Low-fat oatmeal-raisin bar

Midmorning Snack
1. cup nonfat Swiss Miss Hot Chocolate.
4. Vanilla wafer

Lunch
White Bean Hummus: In a blender, puree 1 cup canned cannellini beans, 1 tablespoon tahini, 2 cloves garlic, juice of 1 lemon (about 3 tablespoons) and 1/2 teaspoon cumin. Season with salt to taste.
Bruchetta: Spray 3-2 ounce slices of Italian bread with olive oil cooking spray and grill under broiler until golden brown, or about 2-3 minutes per side.

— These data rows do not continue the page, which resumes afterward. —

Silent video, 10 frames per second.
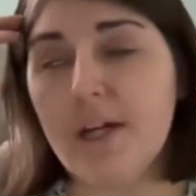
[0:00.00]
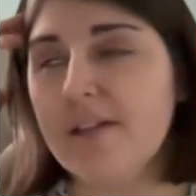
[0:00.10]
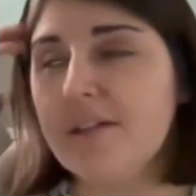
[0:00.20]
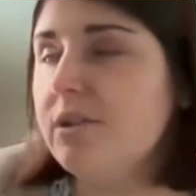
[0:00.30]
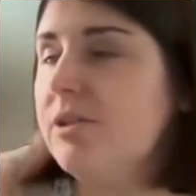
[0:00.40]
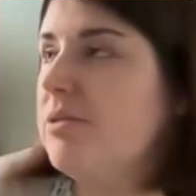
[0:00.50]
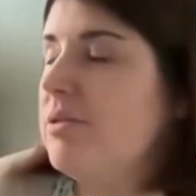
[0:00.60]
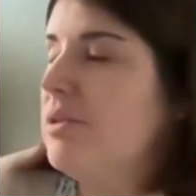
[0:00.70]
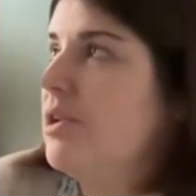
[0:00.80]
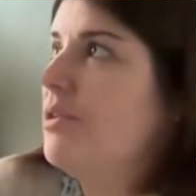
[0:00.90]
Yeah, that's a
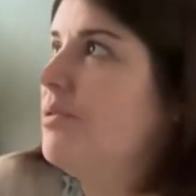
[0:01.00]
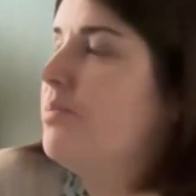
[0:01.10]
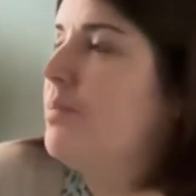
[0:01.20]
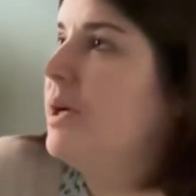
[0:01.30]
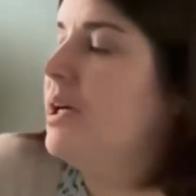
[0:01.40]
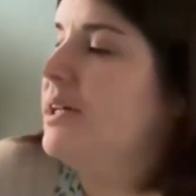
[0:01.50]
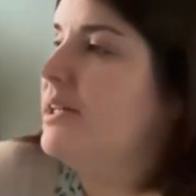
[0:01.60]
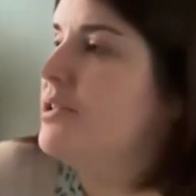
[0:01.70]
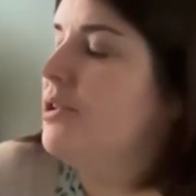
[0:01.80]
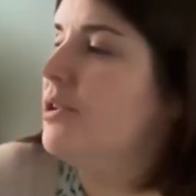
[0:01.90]
good
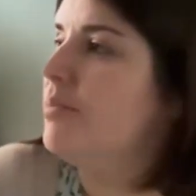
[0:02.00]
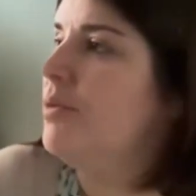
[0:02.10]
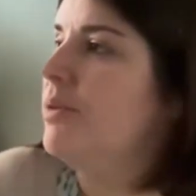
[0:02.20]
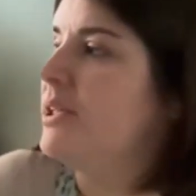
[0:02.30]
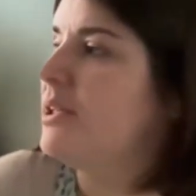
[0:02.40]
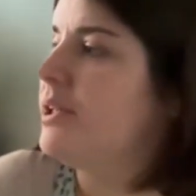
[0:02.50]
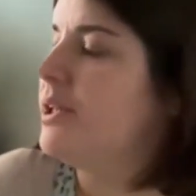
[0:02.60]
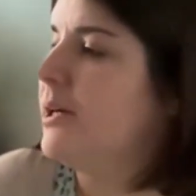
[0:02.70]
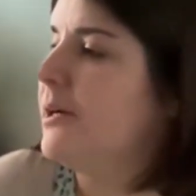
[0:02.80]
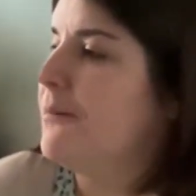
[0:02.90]
answer, a good point.
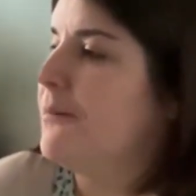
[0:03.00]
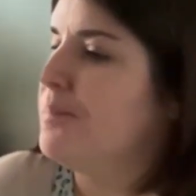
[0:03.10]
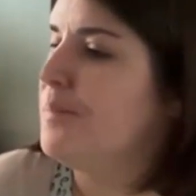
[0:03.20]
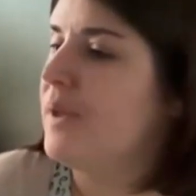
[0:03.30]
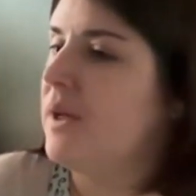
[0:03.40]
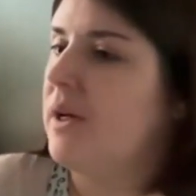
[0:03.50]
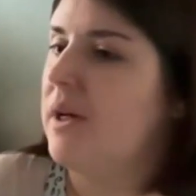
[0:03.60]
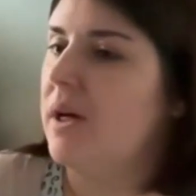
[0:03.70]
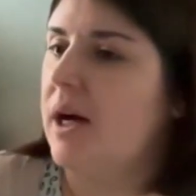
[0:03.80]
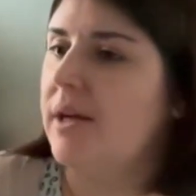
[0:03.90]

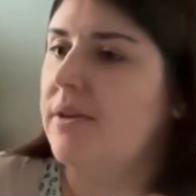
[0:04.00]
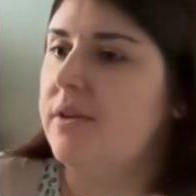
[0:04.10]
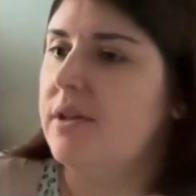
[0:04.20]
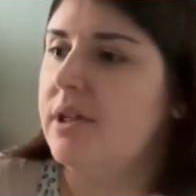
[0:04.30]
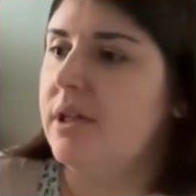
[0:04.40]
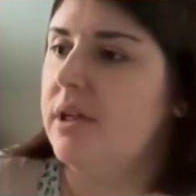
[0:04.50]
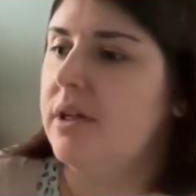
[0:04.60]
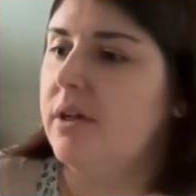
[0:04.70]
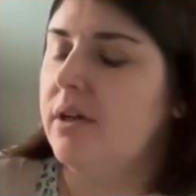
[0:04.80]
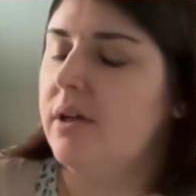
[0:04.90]
I
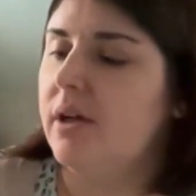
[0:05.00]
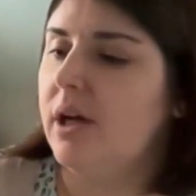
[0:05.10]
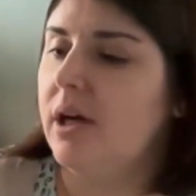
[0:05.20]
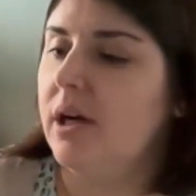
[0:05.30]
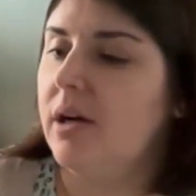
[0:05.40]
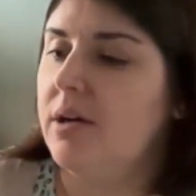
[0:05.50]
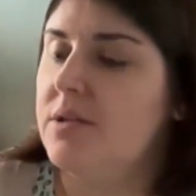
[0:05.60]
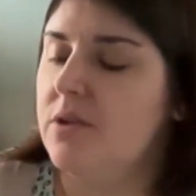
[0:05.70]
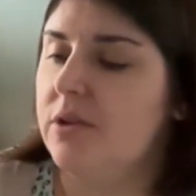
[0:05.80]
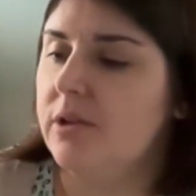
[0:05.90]
think
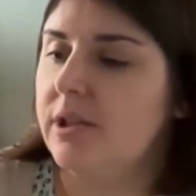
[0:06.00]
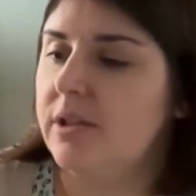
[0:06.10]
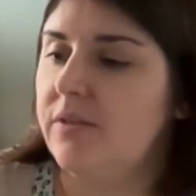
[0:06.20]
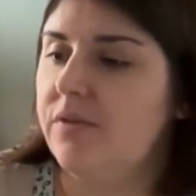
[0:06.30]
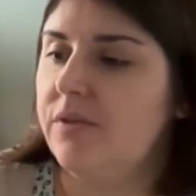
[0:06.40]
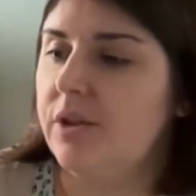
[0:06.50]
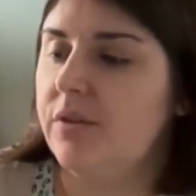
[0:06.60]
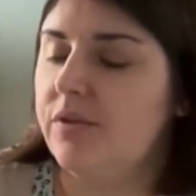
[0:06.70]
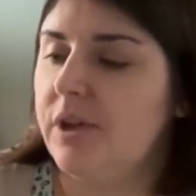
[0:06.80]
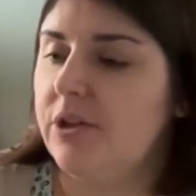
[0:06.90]
certainly,
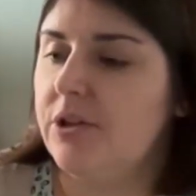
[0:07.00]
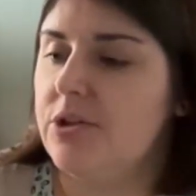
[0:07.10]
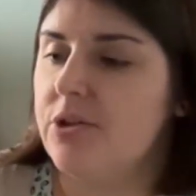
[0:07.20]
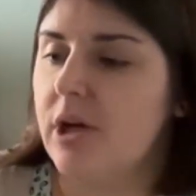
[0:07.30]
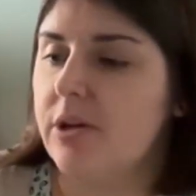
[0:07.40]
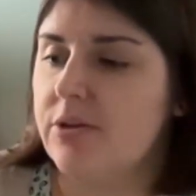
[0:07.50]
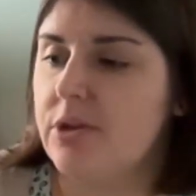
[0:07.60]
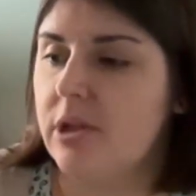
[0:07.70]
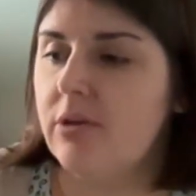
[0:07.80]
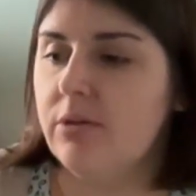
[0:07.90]
funders or other
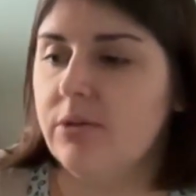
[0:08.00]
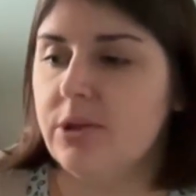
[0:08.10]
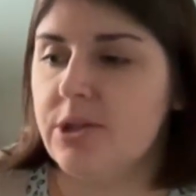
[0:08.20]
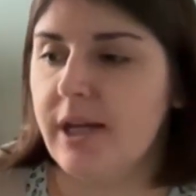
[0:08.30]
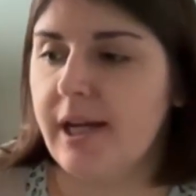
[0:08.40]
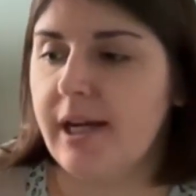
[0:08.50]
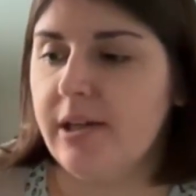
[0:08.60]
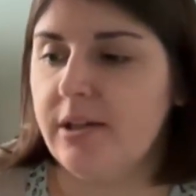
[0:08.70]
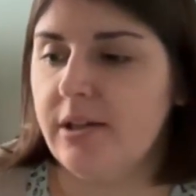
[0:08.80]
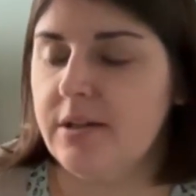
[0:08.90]
stakeholders
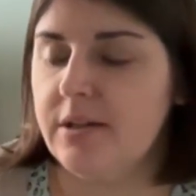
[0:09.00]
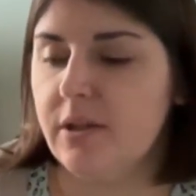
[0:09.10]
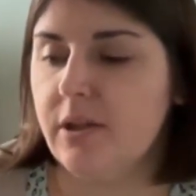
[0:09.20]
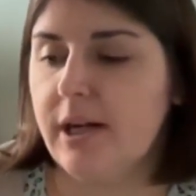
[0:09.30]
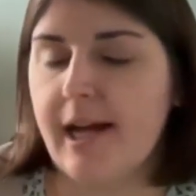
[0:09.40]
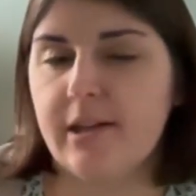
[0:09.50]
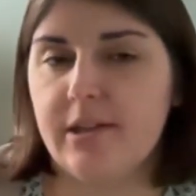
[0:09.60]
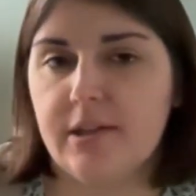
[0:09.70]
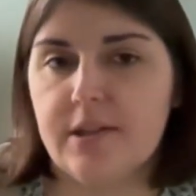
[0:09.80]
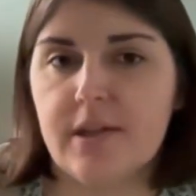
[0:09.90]
that consider
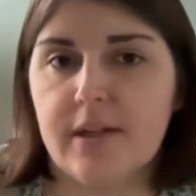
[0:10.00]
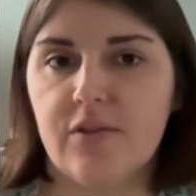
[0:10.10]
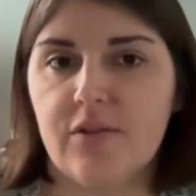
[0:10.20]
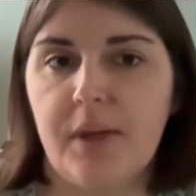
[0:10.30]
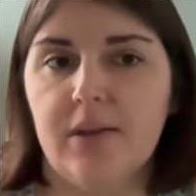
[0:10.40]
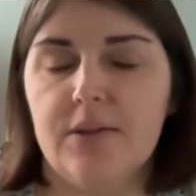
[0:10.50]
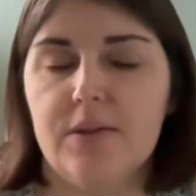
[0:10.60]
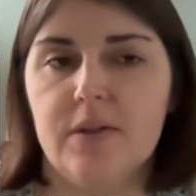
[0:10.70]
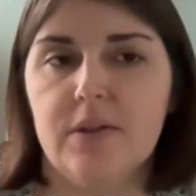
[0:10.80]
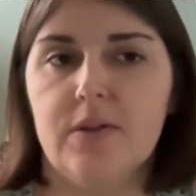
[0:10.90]
enacting these kinds of
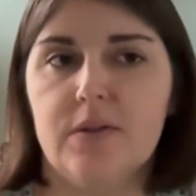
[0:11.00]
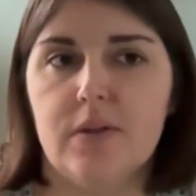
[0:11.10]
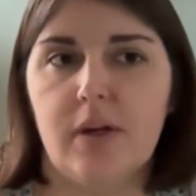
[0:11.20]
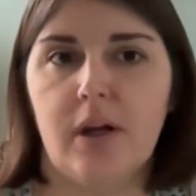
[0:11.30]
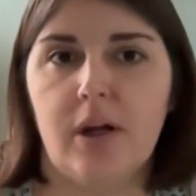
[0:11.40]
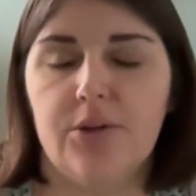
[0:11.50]
policies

Top with slices of 1 tomato.
Sparkling with lemon.

Midafternoon Snack
2 fennel stalks or carrots, celery ribs or 1/2 sliced red bell pepper.
Yogurt dip made with 1 teaspoon cumin

Dinner
Turkey Stir-Fry: 6 ounces lean ground turkey stir-fried with 1 teaspoon canola oil, 1/2 cup onion, 1/4 bell pepper, 1/2 cooked, diced potato and 2 tablespoons raisins.
2 cups mixed salad greens with arugula tossed with 1 teaspoon each olive oil and balsamic vinegar.
1 3-ounce slice angel food cake drizzled with 2 tablespoons chocolate syrup.

Herbal Tea

Nutritional information: 2.561 calories; 16 percent fat (45 grams; 8 grams saturated), 65 percent carbohydrate (428 grams), 19 percent protein (126 grams)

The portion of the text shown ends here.